» **Instructions to follow**
What needs reproducing is the run of lines in the data below starting at the line with "[00:00:00.00]" and ending at the line with "[00:00:02.30]", both ends included. Copy it exactly, without pictures, and add nothing.

» **Data for this task**
※

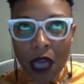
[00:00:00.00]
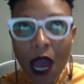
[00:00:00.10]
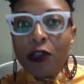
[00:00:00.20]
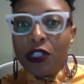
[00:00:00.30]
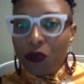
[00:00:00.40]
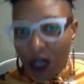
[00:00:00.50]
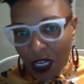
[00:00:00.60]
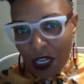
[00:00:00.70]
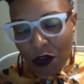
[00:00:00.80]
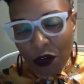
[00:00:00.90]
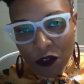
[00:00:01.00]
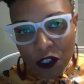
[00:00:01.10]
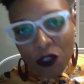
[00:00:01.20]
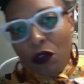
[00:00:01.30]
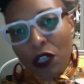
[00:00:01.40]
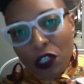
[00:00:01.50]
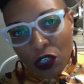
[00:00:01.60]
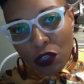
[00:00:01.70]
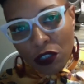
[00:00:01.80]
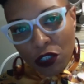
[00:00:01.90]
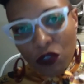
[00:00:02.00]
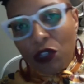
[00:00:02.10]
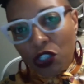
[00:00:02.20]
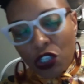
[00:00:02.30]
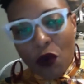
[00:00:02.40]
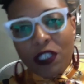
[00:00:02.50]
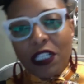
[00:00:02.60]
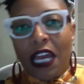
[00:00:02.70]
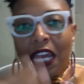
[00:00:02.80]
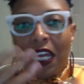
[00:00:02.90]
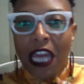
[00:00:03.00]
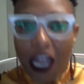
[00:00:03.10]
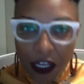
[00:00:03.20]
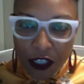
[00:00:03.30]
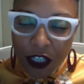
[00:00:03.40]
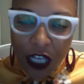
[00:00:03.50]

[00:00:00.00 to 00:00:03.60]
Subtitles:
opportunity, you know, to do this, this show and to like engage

※

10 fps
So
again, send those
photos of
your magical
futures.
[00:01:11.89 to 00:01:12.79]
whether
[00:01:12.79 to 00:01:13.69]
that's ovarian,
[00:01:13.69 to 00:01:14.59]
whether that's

※

» **Result of this task**
[00:00:00.00]
[00:00:00.10]
[00:00:00.20]
[00:00:00.30]
[00:00:00.40]
[00:00:00.50]
[00:00:00.60]
[00:00:00.70]
[00:00:00.80]
[00:00:00.90]
[00:00:01.00]
[00:00:01.10]
[00:00:01.20]
[00:00:01.30]
[00:00:01.40]
[00:00:01.50]
[00:00:01.60]
[00:00:01.70]
[00:00:01.80]
[00:00:01.90]
[00:00:02.00]
[00:00:02.10]
[00:00:02.20]
[00:00:02.30]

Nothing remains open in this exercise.